Godzilla: King of the Monsters (2019) review: Ecoteología épica, mostrenca y narcótica


Michael Dougherty
ofrece buenas intenciones en el que se esperaba el neokaiju definitivo pero se
pierde entre sus ideas de ecoterror climático y mitología lovecraftiana nuclear
cogida con pinzas. Un frustrante émulo del blockbuster modelado por
Transformers aplicado a la cosmogonía nipona sin ofrecer ninguna reinvención
apreciable. En un remontaje de una hora menos, sin humanos, podría haber sido
un fascinante documental artie sobre temibles gigantes que se zurran entre
ellos.

Nota: 50

Para algunas personas, exigirle demasiado a una película de
monstruos es un problema de irrealidad, ingenuidad o incluso de elitismo,
porque cuando hablamos de una película de género Kaiju Eiga, con lo único que debe proveer al espectador es con una
ensalada de hostias monstruosas entre colosos de tamaños imposibles. Una mirada
simplista, pero una opinión tan válida que, en el presente del mundo de
gargantúas peleones, tenemos casos que lo han hecho especialmente bien en ese
aspecto, ya sea Pacific Rim (2013) o la más modesta Rampage (2018), que
fueron capaces de representar la especie humana lo justo para que no moleste en
el espectáculo de destrucción. Pero la gran paradoja es que un guion sencillo,
una línea argumental básica, hoy por hoy, parece mucho más difícil de encontrar
de lo que parece.

Por ello, decir que Godzilla, King of the Mosters (2019)
falla, precisamente, en su guion, no debería ser nada descabellado. Y es mal
guion por mala escritura, no porque sea una película de monstruos y como tal no
haya que exigirle nada más. Dame monstruos y llámame tonto. No estamos hablando
de una reflexión sesuda en cada escena, ni brillantes alegorías o temas de
fondo, sencillamente conseguir que una película de dos horas no descarrile
cuando nos cuenta lo mismo que otras películas de los 60 de forma menos
ordenada, confusa, contradictoria y vaga. Ya ocurría en parte en las superiores
Godzilla
(2014) o Kong: Skull Island (2017), que enrevesaban de tal manera la
historia que el resultado era una amalgama con escenas de peleas de cuando en
cuando. La nueva película de Michael
Dougherty
trata de evitar esos lastres inyectando cierta lógica de cine
infantil al “monsterverse” y logra en parte, aplicar un necesario lubricante
para que las ideas y el delirio fluyan por la trama sin torpeza. Sin embargo,
se empeña en boicotear su propio planteamiento con un insufrible conflicto
familiar que empieza sin interesar a nadie y acaba derivando en asociaciones
pueriles con traumas y redenciones de plantilla que se encargan de restregar en
la cara del espectador los secundarios encargados de acompañar a la familia cinematográfica
más odiable del año.


La trama va saltando de escenarios como en los blockbusters más superados de primeros
de siglo, se cambia de grupos de personajes como quien cambia de canal para crear
una alternancia de acción y cháchara a la que se nota que se ha llegado por
medio de una receta ejecutiva. Los atajos para justificar el escape de los
grandes titanes van de mal en peor y conforme vamos entrando en el conflicto,
el sinsentido es tan evidente que, aunque perdonemos las ideas de brocha gorda,
siempre hay un momento que sorprende, para mal, en la justificación de los
planes del grupo de control de monstruos protagonista. Un par de vuelcos locos
de guion hacen que la trama se reinicie en la mitad de la película, dando una
sensación de vuelta a empezar agotadora, de tal forma que cuando empieza la
pelea de verdad, en su espectacular tercer acto, uno está demasiado hastiado y
descreído de lo que la película pueda ofrecer a estas alturas.
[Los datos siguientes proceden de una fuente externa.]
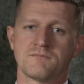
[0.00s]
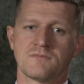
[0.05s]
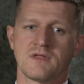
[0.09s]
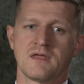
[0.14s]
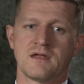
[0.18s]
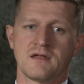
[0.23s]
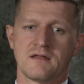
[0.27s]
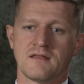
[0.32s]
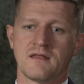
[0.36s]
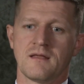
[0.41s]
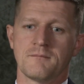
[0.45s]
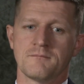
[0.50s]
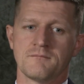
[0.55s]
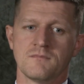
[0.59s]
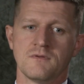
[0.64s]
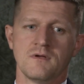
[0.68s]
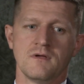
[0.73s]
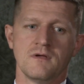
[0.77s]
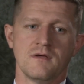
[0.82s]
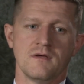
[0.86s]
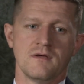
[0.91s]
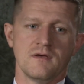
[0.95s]
getting them
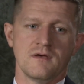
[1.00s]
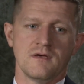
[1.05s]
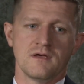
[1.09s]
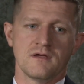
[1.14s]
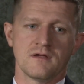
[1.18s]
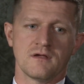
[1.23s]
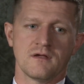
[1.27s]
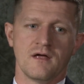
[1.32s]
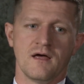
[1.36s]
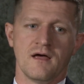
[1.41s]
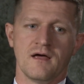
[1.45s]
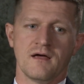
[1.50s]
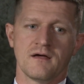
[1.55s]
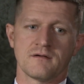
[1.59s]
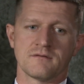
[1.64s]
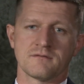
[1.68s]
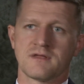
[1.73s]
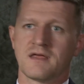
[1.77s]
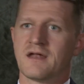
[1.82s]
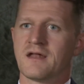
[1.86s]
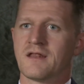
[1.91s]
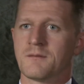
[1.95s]

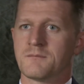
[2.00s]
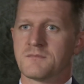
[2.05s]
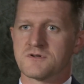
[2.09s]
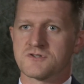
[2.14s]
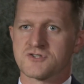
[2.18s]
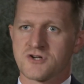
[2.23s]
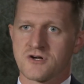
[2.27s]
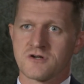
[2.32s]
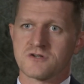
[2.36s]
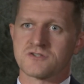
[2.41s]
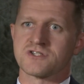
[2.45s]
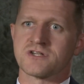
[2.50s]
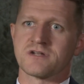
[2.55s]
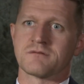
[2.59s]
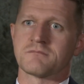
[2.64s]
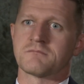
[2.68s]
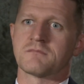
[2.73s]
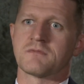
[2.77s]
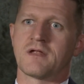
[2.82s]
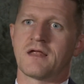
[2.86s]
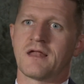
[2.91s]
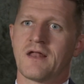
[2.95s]
to church
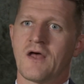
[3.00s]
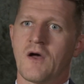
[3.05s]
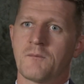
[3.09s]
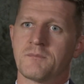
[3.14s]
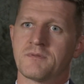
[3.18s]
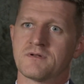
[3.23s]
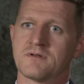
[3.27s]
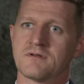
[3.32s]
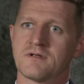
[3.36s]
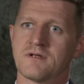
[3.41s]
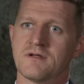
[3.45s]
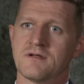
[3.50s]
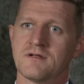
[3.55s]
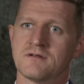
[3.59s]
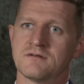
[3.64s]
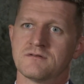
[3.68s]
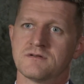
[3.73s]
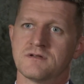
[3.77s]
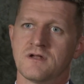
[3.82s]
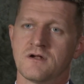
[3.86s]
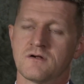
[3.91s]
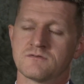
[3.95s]
and helping to,
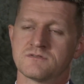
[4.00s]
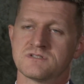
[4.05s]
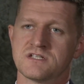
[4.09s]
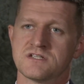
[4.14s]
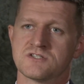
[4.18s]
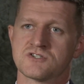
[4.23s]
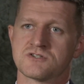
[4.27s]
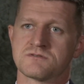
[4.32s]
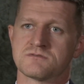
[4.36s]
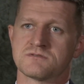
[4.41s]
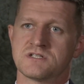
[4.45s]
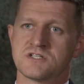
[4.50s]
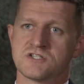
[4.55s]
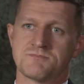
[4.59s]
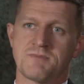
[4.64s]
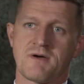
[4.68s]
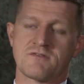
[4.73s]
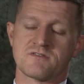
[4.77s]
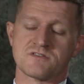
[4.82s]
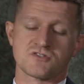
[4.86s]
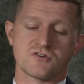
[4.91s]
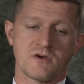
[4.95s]
you know, teach
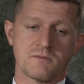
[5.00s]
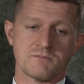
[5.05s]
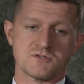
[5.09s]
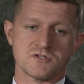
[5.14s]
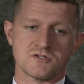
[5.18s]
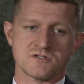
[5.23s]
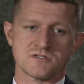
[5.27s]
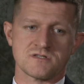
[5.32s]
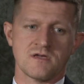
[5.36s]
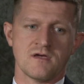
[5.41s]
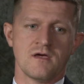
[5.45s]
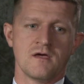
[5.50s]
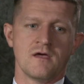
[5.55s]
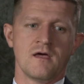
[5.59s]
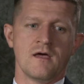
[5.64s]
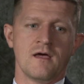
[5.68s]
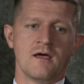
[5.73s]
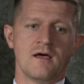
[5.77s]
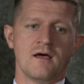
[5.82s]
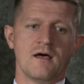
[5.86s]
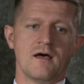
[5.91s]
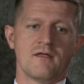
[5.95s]
about the scriptures.
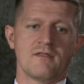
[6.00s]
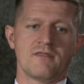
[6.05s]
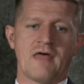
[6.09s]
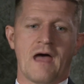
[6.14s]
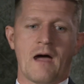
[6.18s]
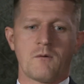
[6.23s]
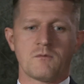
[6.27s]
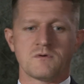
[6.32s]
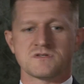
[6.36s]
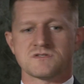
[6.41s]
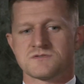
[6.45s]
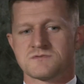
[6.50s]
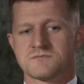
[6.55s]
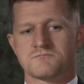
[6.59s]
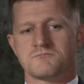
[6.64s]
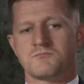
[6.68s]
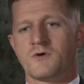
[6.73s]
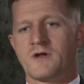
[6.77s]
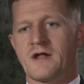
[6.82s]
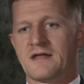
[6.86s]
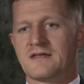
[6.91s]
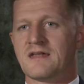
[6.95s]
That was
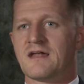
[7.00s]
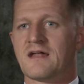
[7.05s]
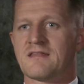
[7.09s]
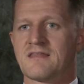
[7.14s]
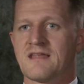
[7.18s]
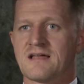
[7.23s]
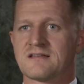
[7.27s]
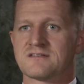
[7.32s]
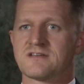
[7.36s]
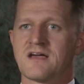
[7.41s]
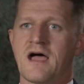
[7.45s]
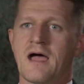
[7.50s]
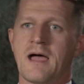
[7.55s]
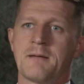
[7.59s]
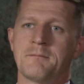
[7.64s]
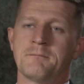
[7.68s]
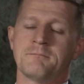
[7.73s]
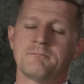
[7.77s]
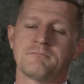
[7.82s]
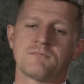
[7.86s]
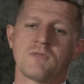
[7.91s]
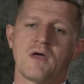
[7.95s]
what I did at that
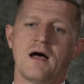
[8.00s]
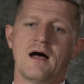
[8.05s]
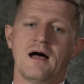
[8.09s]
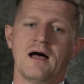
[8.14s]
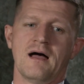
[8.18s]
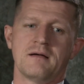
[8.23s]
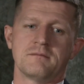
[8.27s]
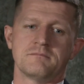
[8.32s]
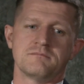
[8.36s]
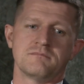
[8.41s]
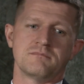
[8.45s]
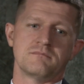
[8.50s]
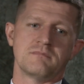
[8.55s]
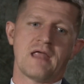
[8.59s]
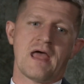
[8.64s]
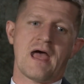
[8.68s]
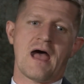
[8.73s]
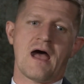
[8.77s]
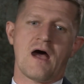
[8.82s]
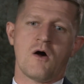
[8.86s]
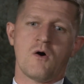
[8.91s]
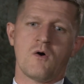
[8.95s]
time.
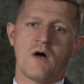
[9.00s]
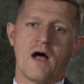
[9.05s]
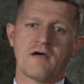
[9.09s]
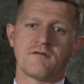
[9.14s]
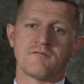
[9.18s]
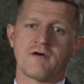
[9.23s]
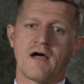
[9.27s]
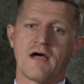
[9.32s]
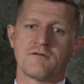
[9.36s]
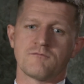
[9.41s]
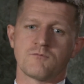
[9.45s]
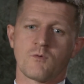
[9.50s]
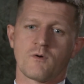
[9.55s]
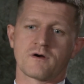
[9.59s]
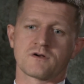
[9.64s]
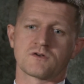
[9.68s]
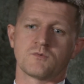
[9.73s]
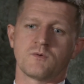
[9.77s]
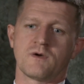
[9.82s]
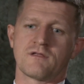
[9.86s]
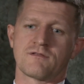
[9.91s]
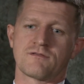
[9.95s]
Now I've
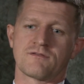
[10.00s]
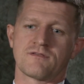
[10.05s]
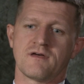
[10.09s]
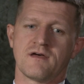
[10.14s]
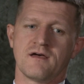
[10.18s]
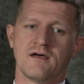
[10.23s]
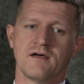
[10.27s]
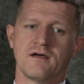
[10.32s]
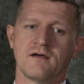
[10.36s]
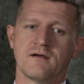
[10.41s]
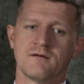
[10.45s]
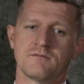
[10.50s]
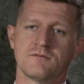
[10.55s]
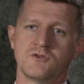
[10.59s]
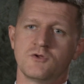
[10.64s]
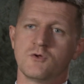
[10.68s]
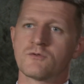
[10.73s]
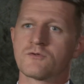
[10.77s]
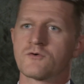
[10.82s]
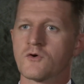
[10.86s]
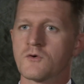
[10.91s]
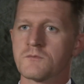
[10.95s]
worked with
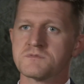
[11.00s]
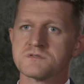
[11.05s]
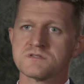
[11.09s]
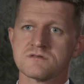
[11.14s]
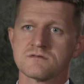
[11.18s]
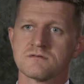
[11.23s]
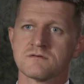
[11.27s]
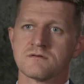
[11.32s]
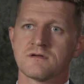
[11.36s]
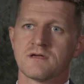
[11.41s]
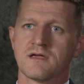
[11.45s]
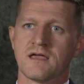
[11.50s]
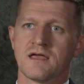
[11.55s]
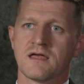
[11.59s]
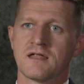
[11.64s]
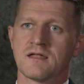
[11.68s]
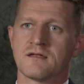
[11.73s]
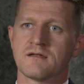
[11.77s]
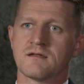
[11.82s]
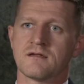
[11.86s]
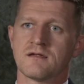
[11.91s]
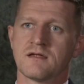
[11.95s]
youth groups
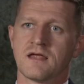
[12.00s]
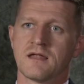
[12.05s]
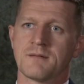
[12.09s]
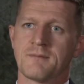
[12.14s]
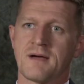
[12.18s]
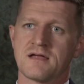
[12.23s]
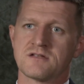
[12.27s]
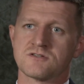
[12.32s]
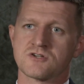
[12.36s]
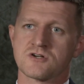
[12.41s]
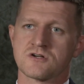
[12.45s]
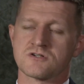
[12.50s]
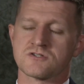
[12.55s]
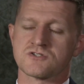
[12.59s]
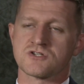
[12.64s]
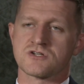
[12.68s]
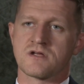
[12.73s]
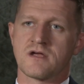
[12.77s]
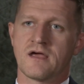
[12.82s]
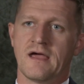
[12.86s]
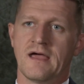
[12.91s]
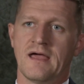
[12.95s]
in my
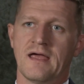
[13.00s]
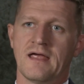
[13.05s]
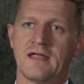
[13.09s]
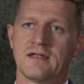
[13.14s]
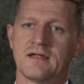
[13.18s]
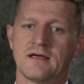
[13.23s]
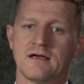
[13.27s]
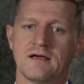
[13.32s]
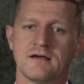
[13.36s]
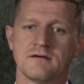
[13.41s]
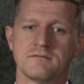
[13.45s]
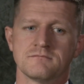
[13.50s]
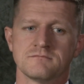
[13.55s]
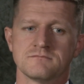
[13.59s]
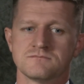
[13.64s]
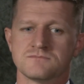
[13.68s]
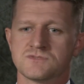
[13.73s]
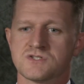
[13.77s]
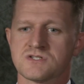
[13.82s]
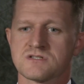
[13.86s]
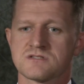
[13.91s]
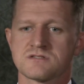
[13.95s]
church and
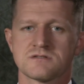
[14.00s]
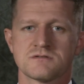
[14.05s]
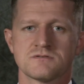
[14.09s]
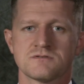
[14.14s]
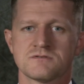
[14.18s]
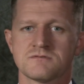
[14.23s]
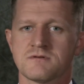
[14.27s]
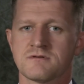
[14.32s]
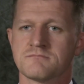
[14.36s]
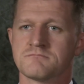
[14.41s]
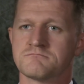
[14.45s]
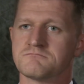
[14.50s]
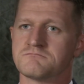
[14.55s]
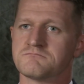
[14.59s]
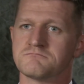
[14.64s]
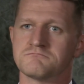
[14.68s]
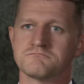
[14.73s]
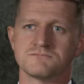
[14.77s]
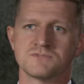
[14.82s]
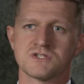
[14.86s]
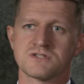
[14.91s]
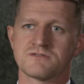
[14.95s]
just
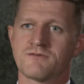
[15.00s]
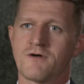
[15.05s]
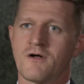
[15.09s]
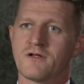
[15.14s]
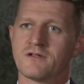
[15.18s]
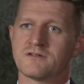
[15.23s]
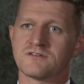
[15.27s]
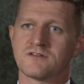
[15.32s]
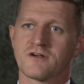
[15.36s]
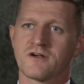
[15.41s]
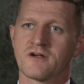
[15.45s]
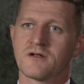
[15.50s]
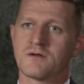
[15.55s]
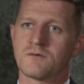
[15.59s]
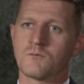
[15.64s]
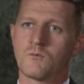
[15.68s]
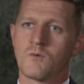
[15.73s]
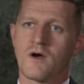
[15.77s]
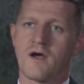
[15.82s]
volunteering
Y sí, claro, aparecen Godzilla, King Ghidorah, Rodan, Mothra
y algún que otro animalillo más ocasionalmente. Pero las escenas de lucha en
solitario no justifican el (muy aburrido) juego de ¿Dónde está el monstruo? regado
de chistes malos y discusiones estériles del desarrollo principal de cada
escena. Uno desearía que el dragón de tres cabezas devorara a todos los seres
humanos en el primer minuto y la película se dedicara a mostrar la apacible
vida de las criaturas de miles de toneladas a modo de documental de La 2. Eso sería un planteamiento
novedoso en el subgénero, al menos. Y si ellas son las estrellas, no lo son tanto
en el aspecto visual que, pese a que en los pósters luce divino, en la película
da la impresión de que se han hecho difuminados a base de nubes para solucionar
el trabajo de renderizado. No es que no se vea por la oscuridad, como se ha
venido planteando, es que el uso de ocres y filtros de colores uniformes restan
contraste entre la criaturas y su entorno, creando un efecto de poco interés en
el diseño y detalle de sus protagonistas más deseados.
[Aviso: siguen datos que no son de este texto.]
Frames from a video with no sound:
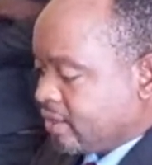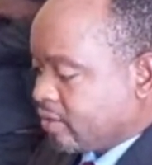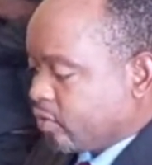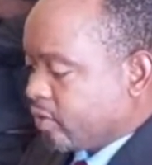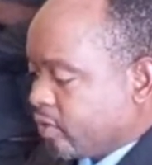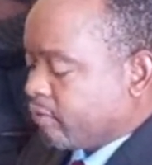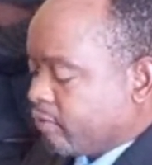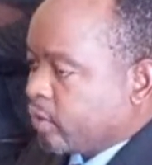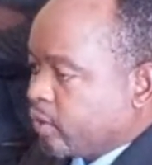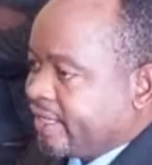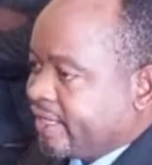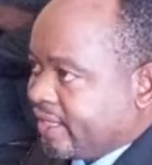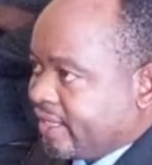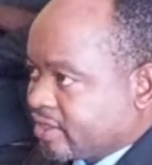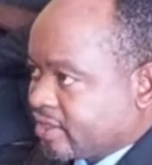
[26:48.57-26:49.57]
you have won
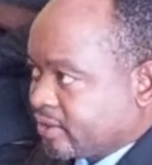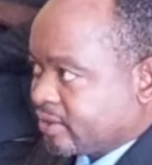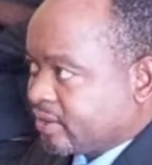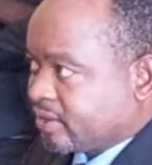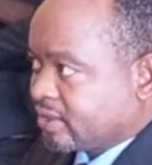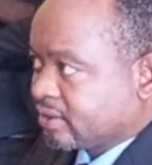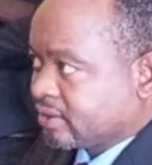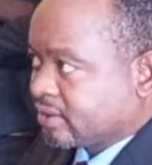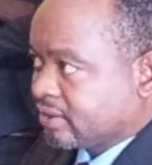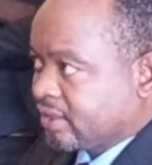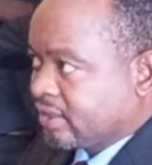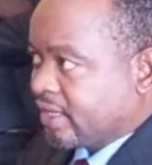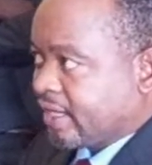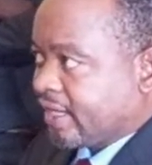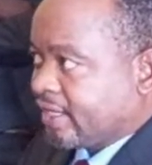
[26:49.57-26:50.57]
elections
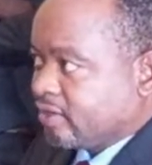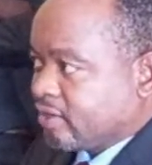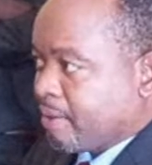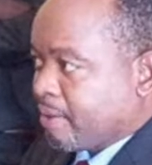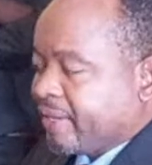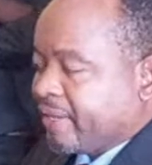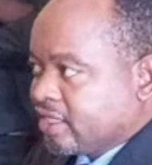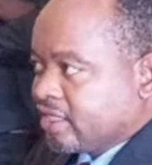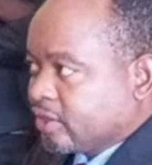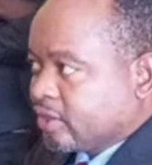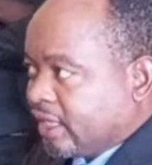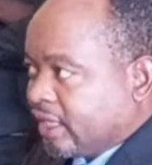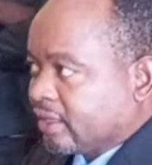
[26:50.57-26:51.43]
and you are petitioning?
Una pena que el director de la magnífica Krampus
(2015) no haya tenido la oportunidad de dejar más muestras de su cinefilia más
allá de algunos guiños a Spielberg, Lovecraft, The Thing (1982) y su outpost 31. Da la impresión de que se ha
dejado el estilo en manos de la trituradora Legendary Pictures, entrando Godzilla:
King of the Monsters
en la categoría de película éxito para china marcada
por MEG (2018), que hace que el
modelo megalómano de Roland Emmerich tenga, en comparación, más dinamismo, progresión
dramática y sentido del espectáculo. De poco sirve el uso de la mítica canción
original de Godzilla, unos créditos dinámicos y vacilones, o la lógica catárquica
de su final destrozón cuando el interés humano se valora cuantitativamente en
las veces que sobreviven los mismos protagonistas en medio de combates de
colosos. O por sus poderes de teletransporte aquí y allá, en el despropósito de
elipsis narrativas. Por no hablar de todo el tufillo mesiánico, la falsa épica
y el gazpacho tonal, con esas miradas en alto pronunciando frases hechas
solemnes, a poder ser con la mano estirada para tocar —o hacer que tocan— al
monstruo de turno, los frikis de los titanes, los asiáticos espirituales y
sacrificiales, las niñas ciclotímicas y las vergonzosas adoraciones a polillas.
El tercer capítulo del monsterverso estaba encargado de expandir el espectro y
crear expectativas, pero agota como una mala secuela de Transformers y transmite
demasiado bien la pereza en la sala de guionistas.